Meditación: Todos nos hemos perdido alguna vez en algún
recodo del camino. Fuimos creados para buscar a Dios. Pero muchas veces Dios ha
tenido que salir a buscarnos, como buscó a Adán en el paraíso. Sabemos que no
somos indiferentes para su corazón. Dios se preocupa de nosotros. Le preocupa
nuestro extravío. Pero cuando nos encuentra no nos recibe con reproche. Nos
hace sentir su alegría de pastor y de padre. Si Israel veía con gozosa esperanza
su retorno del exilio, nosotros agradecemos que Dios nos haya rescatado de
nuestra lejanía. El próximo nacimiento de Jesús reafirma nuestra esperanza y
motiva nuestra alegría.
Oración: “Señor y Dios nuestro, que has manifestado
tu salvación hasta los confines de la tierra; concédenos esperar con
alegría la gloria del nacimiento de tu
Hijo”. Amén.
Contemplación: Con frecuencia nos sentimos
solos y abandonados. Abandonados de Dios y de los hombres. Pero es precisamente
en los desiertos del abandono y de la
soledad en los que nos ha buscado Dios y en los que hemos de buscarle a Él.
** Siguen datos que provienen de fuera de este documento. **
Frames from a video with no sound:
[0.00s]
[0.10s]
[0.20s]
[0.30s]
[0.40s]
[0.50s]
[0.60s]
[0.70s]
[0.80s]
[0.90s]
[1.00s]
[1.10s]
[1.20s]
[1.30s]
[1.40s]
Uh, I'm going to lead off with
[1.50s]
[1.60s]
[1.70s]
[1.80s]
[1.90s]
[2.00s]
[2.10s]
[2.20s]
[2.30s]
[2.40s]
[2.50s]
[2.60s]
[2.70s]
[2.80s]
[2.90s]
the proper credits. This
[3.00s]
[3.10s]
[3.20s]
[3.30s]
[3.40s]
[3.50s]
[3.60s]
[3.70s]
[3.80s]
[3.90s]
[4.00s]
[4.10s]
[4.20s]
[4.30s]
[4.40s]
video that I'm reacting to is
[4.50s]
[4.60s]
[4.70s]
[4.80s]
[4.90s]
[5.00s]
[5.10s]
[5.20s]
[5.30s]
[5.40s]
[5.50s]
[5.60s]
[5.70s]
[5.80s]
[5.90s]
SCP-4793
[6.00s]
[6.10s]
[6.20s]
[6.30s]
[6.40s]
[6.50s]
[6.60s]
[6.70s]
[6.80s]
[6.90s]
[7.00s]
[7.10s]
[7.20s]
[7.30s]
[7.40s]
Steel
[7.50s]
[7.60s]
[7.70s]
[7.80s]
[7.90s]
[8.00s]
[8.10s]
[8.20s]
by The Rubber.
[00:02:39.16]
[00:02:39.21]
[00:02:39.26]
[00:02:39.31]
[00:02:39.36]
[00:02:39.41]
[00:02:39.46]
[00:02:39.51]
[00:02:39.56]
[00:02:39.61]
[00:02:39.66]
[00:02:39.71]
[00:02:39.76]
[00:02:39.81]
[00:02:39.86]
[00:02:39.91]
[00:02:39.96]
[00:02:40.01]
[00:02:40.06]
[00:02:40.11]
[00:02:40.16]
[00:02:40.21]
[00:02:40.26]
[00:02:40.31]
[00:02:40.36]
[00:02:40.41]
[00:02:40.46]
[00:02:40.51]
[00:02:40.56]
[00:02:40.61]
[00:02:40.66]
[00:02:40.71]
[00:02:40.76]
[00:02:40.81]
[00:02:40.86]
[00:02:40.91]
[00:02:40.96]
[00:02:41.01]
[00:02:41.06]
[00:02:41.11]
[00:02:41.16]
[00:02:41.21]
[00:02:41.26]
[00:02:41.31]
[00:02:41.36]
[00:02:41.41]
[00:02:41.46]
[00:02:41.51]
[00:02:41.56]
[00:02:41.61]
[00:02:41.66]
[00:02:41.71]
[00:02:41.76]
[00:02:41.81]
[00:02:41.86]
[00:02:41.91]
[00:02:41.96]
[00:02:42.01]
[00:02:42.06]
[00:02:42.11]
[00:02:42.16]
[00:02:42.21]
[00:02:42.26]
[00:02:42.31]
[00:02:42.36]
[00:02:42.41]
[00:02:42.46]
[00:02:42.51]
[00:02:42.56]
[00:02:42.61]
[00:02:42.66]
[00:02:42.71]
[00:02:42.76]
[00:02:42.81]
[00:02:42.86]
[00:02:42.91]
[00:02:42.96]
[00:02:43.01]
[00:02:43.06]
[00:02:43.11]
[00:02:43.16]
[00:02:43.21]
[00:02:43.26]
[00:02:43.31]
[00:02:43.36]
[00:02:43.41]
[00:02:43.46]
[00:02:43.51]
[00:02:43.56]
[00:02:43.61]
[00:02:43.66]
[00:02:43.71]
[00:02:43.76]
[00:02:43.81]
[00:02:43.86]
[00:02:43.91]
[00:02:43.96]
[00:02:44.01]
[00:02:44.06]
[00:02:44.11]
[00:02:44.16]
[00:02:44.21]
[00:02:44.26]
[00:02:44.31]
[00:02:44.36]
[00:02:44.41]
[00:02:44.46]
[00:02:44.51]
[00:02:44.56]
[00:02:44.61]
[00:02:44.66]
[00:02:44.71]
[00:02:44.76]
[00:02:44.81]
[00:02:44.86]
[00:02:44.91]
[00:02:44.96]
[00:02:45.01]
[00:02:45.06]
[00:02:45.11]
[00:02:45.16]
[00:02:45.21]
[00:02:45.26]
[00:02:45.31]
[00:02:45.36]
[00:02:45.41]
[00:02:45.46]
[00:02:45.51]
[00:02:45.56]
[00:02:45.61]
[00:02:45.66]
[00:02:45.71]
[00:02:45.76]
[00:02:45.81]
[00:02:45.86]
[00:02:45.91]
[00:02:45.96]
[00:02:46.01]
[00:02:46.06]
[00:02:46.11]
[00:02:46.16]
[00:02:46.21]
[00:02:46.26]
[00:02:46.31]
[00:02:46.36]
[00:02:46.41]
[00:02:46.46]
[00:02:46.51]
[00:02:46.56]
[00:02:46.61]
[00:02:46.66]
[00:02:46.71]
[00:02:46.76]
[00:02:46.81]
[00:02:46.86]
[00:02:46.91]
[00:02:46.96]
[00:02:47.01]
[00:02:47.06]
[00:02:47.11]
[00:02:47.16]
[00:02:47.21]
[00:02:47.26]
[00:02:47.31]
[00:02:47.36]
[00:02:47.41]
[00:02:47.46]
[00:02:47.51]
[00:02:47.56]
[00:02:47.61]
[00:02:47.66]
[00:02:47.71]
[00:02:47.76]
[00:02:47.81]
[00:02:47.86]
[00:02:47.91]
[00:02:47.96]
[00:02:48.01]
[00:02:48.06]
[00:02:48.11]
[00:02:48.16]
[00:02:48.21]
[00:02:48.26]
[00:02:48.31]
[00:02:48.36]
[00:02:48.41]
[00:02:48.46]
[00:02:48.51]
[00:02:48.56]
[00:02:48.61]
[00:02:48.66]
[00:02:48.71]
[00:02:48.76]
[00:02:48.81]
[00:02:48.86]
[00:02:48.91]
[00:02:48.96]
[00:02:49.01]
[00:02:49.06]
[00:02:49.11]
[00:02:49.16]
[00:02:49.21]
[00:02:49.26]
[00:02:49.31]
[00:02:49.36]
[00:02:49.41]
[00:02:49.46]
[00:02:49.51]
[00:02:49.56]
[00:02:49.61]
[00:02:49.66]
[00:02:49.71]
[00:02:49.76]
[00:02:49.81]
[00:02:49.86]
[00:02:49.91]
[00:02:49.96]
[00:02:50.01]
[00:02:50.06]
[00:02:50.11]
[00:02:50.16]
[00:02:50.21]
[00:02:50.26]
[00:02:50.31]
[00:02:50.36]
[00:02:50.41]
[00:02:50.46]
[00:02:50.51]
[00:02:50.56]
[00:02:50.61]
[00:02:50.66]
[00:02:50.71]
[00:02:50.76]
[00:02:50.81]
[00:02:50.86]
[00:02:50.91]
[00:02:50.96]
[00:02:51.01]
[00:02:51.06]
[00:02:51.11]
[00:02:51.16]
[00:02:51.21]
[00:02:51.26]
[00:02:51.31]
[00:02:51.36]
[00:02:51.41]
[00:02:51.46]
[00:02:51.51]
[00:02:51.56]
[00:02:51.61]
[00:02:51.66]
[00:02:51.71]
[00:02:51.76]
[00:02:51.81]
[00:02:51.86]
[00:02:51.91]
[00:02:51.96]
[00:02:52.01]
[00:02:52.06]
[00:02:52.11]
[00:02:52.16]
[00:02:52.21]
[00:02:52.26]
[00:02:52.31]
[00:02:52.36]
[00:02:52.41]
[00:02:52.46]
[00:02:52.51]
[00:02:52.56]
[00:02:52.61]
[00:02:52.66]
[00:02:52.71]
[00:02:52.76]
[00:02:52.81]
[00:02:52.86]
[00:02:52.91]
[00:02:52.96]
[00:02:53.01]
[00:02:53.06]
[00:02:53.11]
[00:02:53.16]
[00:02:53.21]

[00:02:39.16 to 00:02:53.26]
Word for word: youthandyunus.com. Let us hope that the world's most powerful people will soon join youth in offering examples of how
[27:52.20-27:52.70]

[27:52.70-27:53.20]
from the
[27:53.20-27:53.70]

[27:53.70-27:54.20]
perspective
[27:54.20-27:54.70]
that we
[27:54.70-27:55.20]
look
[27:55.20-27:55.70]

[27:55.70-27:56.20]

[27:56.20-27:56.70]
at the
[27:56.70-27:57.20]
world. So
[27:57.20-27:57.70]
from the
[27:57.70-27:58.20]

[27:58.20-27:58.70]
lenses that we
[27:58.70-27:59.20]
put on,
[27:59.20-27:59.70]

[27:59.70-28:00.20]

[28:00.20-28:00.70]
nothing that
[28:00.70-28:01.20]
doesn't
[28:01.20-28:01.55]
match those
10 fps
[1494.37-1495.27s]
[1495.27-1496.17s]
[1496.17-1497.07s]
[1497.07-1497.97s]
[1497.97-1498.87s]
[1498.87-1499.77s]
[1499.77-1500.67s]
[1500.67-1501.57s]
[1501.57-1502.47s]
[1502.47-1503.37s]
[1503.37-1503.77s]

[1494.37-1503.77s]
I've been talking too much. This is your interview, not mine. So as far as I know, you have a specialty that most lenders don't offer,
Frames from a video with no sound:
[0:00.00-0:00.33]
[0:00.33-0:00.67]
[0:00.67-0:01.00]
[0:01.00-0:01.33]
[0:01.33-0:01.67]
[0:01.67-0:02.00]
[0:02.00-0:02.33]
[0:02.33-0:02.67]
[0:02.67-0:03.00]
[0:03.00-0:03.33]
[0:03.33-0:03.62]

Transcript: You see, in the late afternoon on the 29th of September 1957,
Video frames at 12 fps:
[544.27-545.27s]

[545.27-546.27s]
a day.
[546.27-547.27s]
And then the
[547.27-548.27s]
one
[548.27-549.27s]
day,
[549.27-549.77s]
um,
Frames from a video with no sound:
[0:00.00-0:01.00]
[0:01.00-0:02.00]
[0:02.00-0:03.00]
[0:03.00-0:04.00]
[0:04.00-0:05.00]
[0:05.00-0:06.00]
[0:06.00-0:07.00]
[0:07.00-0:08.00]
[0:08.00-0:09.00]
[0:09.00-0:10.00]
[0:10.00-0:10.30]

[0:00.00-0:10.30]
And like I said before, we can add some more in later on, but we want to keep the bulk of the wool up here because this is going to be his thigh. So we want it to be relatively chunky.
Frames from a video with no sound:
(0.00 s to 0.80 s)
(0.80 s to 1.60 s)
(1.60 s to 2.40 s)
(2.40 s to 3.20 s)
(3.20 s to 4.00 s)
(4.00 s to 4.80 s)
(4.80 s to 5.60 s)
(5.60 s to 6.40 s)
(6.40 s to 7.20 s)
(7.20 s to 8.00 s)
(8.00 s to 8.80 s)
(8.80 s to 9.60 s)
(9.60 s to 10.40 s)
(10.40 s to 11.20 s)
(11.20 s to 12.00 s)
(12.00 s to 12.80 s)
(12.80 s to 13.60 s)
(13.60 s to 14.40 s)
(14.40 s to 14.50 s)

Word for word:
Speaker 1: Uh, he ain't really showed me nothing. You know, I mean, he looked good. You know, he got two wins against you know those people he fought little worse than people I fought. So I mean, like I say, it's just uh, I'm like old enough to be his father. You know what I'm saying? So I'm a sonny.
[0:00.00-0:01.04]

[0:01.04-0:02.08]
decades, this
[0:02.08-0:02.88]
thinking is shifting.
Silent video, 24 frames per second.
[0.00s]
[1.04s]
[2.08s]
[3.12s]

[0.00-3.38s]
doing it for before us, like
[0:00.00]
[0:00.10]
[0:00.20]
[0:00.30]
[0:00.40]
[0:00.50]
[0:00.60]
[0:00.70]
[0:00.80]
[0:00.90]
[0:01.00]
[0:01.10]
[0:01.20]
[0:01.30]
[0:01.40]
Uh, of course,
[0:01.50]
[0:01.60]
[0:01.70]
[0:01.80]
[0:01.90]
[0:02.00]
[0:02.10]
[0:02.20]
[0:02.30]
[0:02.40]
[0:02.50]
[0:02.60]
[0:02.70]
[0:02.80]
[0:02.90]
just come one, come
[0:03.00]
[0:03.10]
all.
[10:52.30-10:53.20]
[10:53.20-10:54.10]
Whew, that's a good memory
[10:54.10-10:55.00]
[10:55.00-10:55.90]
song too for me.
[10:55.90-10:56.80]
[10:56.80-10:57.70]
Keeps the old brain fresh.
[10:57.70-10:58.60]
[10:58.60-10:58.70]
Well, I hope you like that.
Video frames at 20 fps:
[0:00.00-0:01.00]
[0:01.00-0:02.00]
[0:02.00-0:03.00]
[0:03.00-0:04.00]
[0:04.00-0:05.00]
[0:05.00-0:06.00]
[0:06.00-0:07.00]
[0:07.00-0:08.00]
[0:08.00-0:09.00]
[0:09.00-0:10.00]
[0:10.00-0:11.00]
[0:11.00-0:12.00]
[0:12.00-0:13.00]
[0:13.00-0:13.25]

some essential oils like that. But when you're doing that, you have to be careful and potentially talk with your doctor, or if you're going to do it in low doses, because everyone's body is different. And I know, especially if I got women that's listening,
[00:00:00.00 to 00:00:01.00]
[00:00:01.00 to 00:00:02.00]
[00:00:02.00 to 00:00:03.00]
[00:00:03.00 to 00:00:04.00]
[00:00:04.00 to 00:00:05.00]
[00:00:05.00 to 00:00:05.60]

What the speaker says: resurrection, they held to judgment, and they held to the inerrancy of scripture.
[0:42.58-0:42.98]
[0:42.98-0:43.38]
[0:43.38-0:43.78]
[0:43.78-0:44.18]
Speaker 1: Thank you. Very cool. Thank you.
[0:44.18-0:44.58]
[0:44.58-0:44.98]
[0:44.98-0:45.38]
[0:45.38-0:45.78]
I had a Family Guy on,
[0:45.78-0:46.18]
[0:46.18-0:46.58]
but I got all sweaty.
Contemplemos con gratitud su amor de padre y de pastor. Con Santa Teresa de Jesús repetimos la
invitación del mismo Dios: “Alma, buscarte has en Mí, y a Mí buscarme has en
ti”.
Acción: Seguramente,
a nuestro alrededor hay personas que se han alejado de Dios, al igual que la
oveja se alejó del pastor. Hoy hemos de preguntarnos qué podemos hacer para
suscitar en ellas el deseo de acercarse confiadamente a Dios.